[Saved entries]
========
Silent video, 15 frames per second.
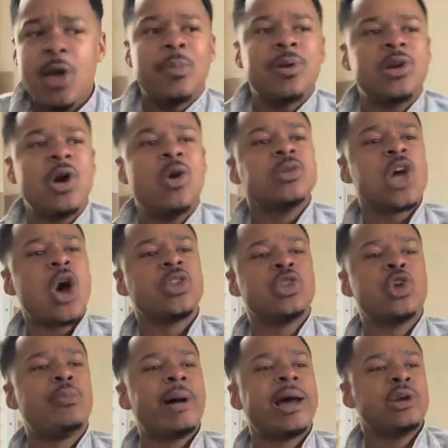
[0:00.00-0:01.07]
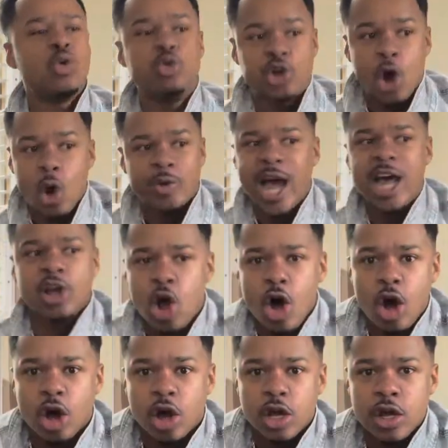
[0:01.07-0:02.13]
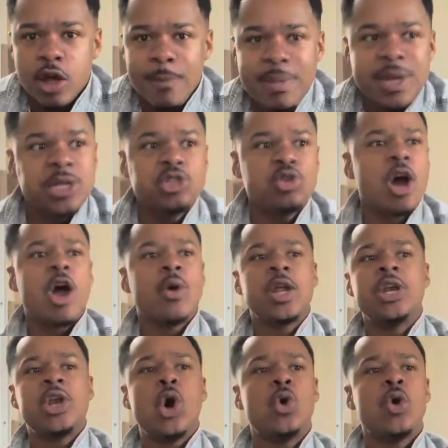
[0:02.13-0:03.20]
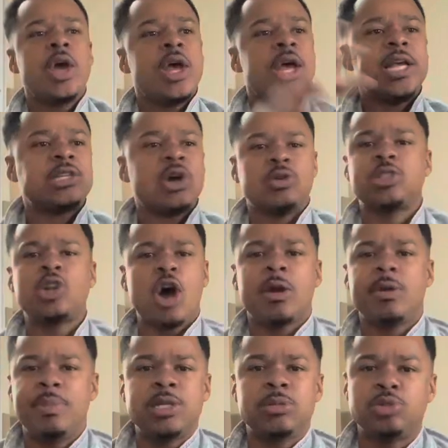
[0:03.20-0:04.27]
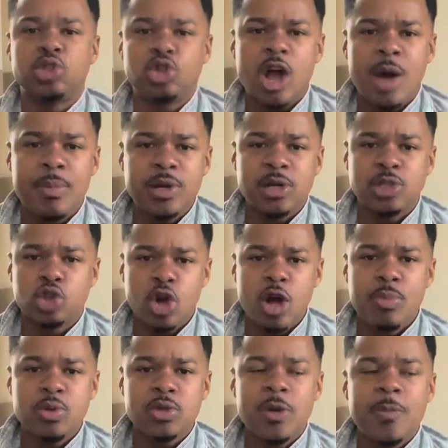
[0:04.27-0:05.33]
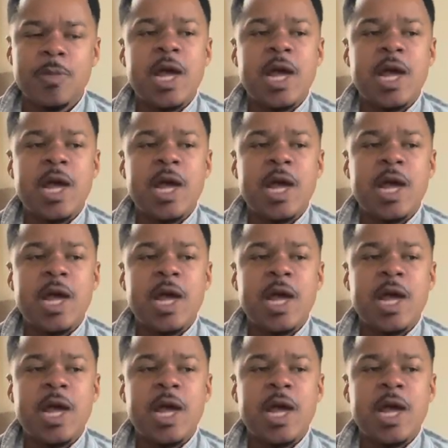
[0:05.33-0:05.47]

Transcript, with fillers: But don't talk to nobody who don't got a car because you already know it's gonna start to be some drama or troubles.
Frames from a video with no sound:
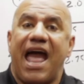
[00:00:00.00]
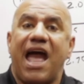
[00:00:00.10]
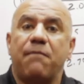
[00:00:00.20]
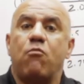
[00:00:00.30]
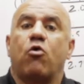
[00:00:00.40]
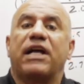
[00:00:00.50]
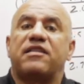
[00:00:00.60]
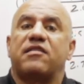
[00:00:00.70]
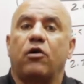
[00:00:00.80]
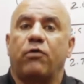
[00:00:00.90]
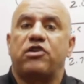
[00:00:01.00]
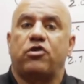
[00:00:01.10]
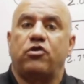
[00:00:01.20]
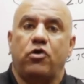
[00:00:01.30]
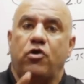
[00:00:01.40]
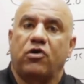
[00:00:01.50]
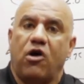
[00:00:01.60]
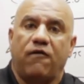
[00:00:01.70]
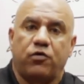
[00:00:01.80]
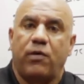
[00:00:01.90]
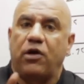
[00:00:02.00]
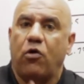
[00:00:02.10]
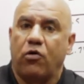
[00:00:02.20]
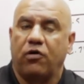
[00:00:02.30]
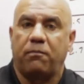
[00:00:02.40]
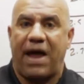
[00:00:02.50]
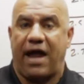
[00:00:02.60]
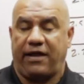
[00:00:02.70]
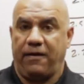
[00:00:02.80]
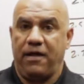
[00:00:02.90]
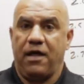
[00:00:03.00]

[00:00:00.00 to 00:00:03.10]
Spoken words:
add more acceleration to your golf swing or your batting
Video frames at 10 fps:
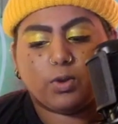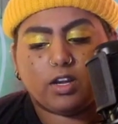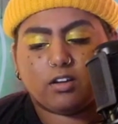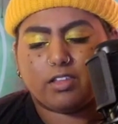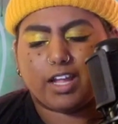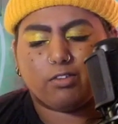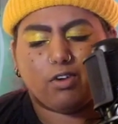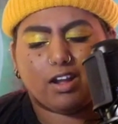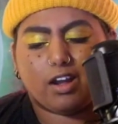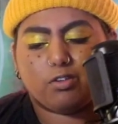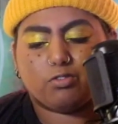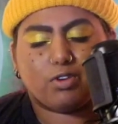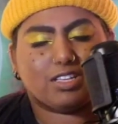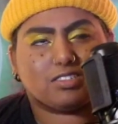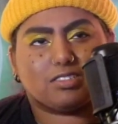Queer like wrung out
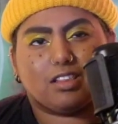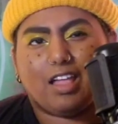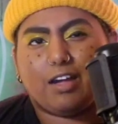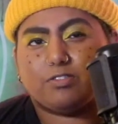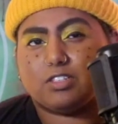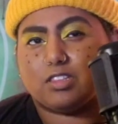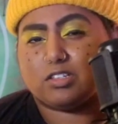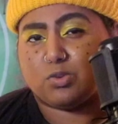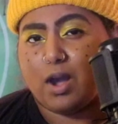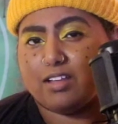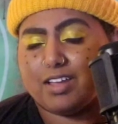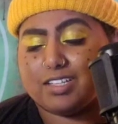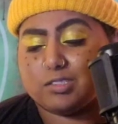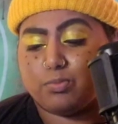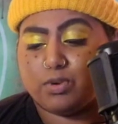wrists left in the
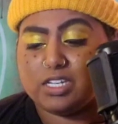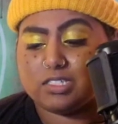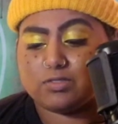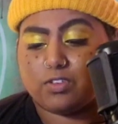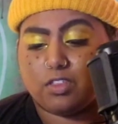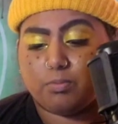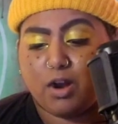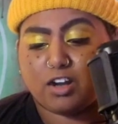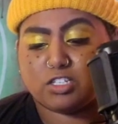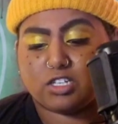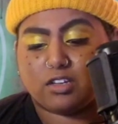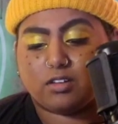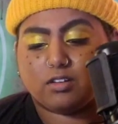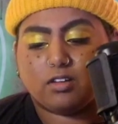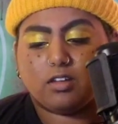twilight's breeze for the parching.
========
- [What is needed]:
Scan the records above for the string "with", then select every line that holds it.

- [Answer to the problem]:
Transcript, with fillers: But don't talk to nobody who don't got a car because you already know it's gonna start to be some drama or troubles.
Frames from a video with no sound:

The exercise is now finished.